Deus tinha preparado a inteligência do homem, a sua memória, a sua vontade e o seu coração, para que levasse a cabo a obra de Deus nele.
        Todavia, pela tentação, e por esse hiato que existe e existirá sempre no mistério entre Deus e o homem, entre o homem e Deus, e que só a liberdade amorosa do homem está em condições de ultrapassar; o homem rejeita o primeiro vínculo que Deus estabeleceu com ele.

E, «desde o primeiro pecado, uma verdadeira invasão de pecado inunda o mundo”[viii].

        Na sua profunda fragilidade, o homem desconfia de Deus e, se consegue superar a desconfiança, apenas se consegue temê-lo um pouco e a tremer ante Ele: naturalmente, com as suas próprias forças, não o amará muito.

        Depois do pecado, Adão e Eva são talvez mais conscientes da magnitude da empresa a que foram chamados, apreciam com maior clarividência a grandeza de ser criatura de Deus, filhos de Deus e, na consciência da sua debilidade, tremem ao ver-se ante Deus.

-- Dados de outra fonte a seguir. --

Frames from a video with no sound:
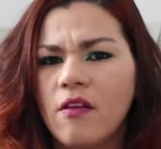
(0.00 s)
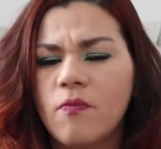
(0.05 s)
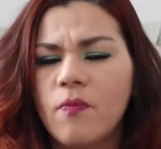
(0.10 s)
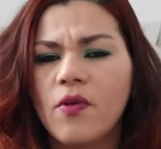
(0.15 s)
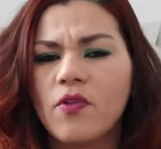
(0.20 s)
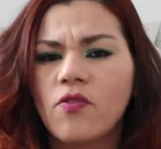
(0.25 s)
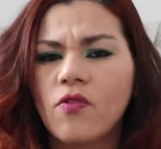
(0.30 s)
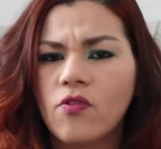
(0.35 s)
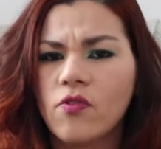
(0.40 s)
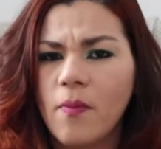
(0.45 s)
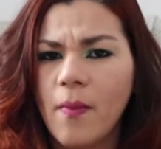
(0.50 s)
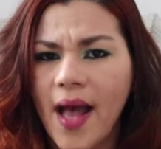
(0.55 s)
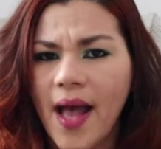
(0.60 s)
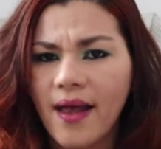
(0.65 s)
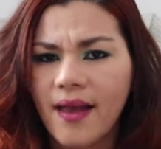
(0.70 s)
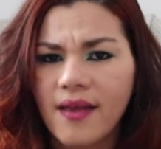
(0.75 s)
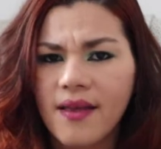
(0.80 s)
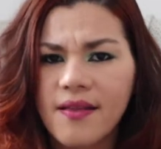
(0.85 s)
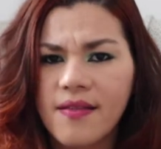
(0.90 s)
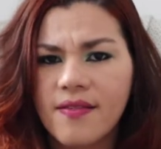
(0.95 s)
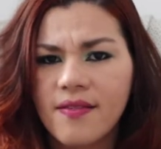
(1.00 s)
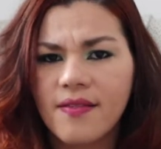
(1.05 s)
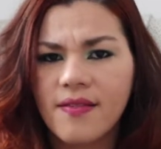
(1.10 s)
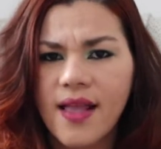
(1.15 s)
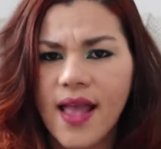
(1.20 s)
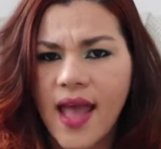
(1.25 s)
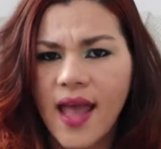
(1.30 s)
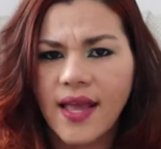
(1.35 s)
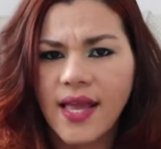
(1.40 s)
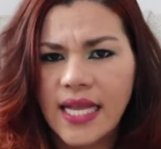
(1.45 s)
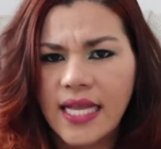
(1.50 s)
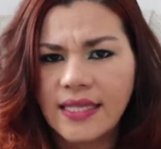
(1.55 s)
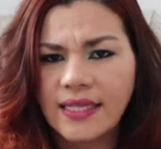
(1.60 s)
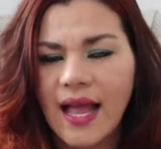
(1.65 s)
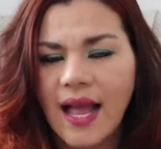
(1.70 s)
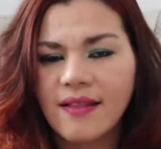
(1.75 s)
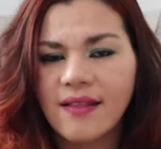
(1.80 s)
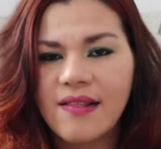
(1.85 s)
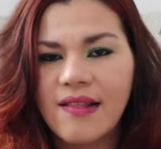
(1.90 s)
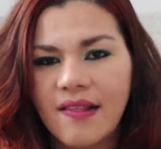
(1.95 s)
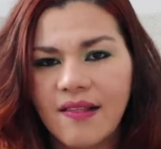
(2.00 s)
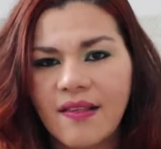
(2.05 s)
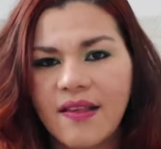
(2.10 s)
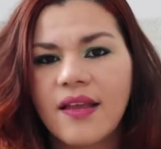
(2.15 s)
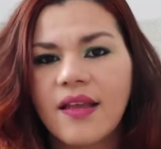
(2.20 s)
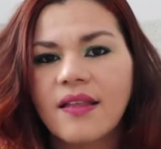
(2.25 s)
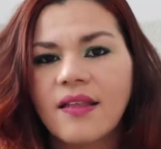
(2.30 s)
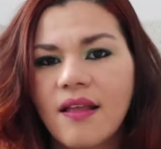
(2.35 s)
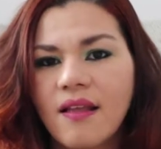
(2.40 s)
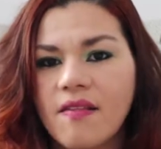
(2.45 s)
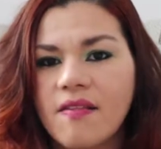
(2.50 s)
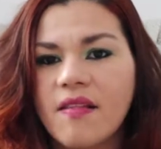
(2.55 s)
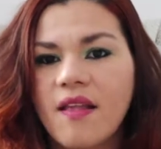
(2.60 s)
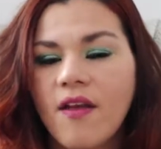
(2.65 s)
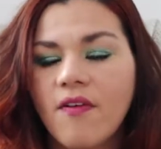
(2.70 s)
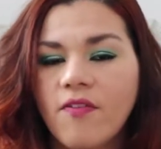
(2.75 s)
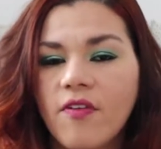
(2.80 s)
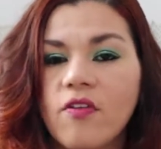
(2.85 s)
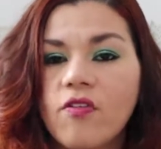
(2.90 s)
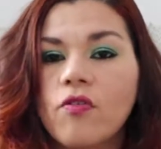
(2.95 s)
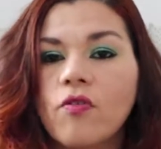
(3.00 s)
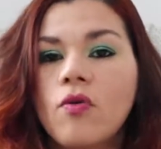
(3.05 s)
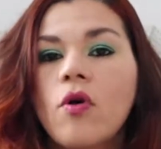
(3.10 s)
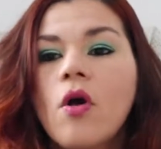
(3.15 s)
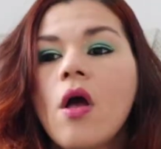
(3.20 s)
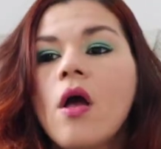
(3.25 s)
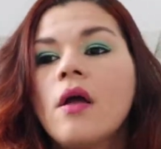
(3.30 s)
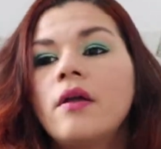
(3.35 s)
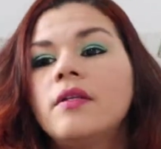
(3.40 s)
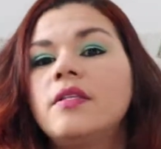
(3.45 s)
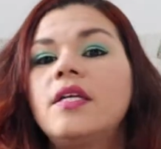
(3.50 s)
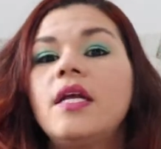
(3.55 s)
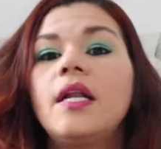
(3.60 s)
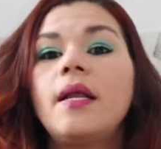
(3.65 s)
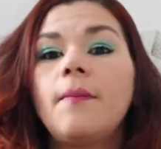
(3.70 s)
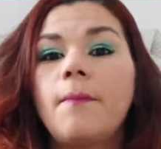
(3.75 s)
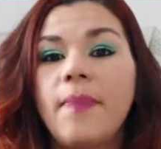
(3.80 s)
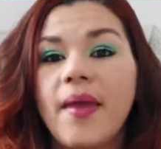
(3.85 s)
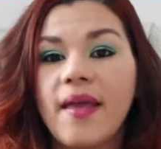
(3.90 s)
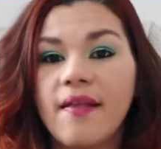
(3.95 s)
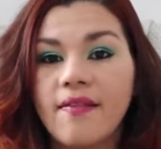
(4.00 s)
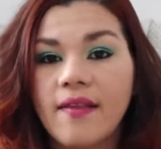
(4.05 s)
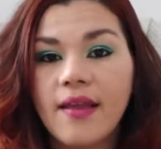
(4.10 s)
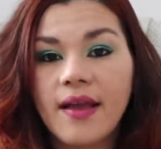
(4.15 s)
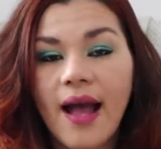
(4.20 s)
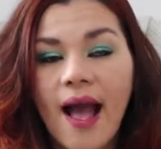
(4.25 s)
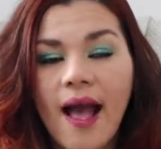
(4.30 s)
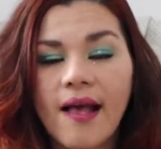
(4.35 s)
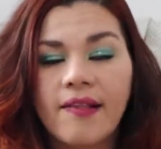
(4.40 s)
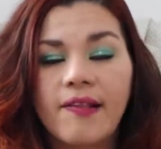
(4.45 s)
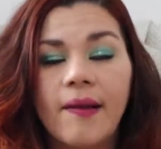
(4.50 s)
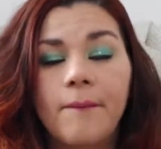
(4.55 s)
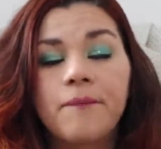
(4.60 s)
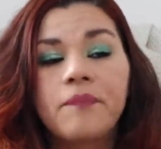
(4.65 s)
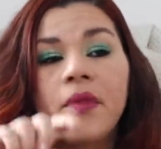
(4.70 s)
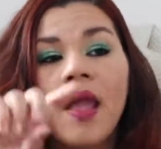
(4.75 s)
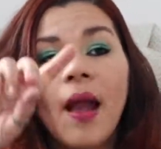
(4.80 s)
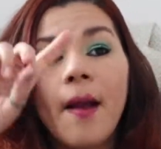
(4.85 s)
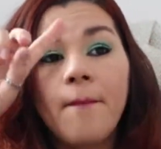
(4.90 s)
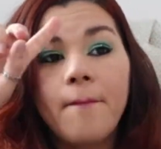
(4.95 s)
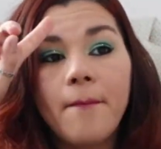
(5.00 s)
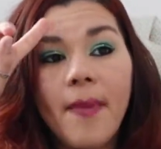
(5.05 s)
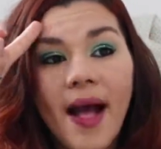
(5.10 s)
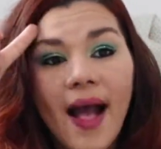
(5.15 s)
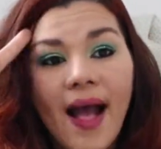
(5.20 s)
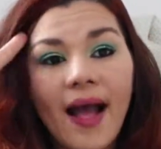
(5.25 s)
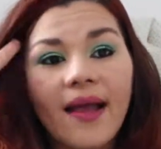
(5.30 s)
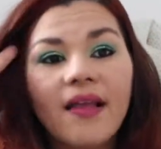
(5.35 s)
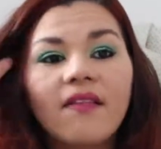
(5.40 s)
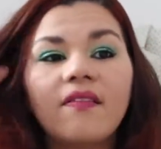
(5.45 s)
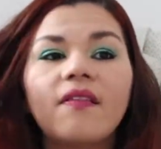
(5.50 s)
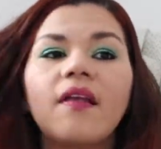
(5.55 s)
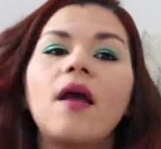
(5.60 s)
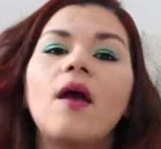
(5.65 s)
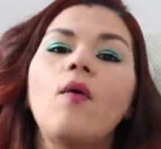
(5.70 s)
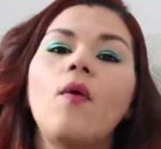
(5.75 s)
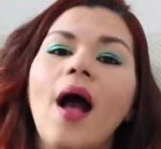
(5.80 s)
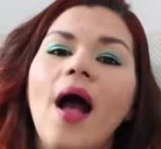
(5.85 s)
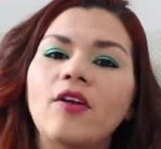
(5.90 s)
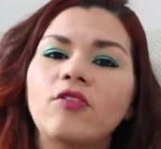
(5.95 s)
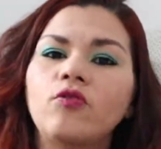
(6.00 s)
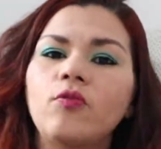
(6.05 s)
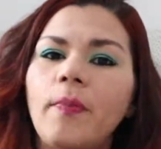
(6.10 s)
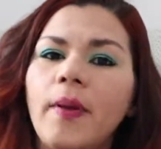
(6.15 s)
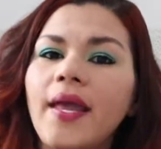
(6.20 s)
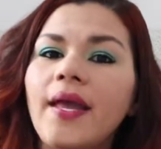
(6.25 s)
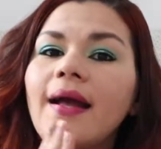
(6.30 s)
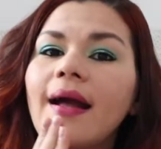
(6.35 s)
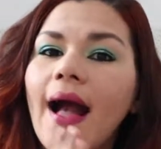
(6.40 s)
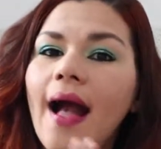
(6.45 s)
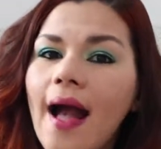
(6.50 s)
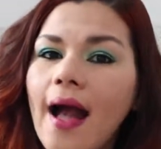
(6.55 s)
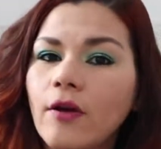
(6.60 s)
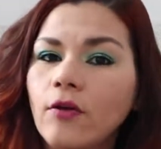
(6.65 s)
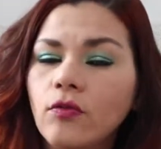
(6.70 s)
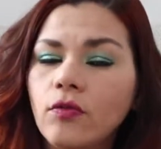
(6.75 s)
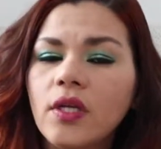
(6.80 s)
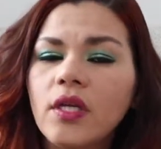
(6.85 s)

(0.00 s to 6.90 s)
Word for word: são as pessoas mais requintadas, assim, que tem esse serviço de limpeza em casa. Mas eu acho bem caro.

        Aí tem início a deformação da visão do Criador que acompanhou o homem desde a saída do paraíso até à Encarnação do Filho de Deus, e que pode ser apreciada, entre outras manifestações, nos «deuses« tão variados e contraditórios que ao longo da sua história os homens adoraram.

(cont)

ernesto juliá, La belleza de ser cristiano, trad. ama)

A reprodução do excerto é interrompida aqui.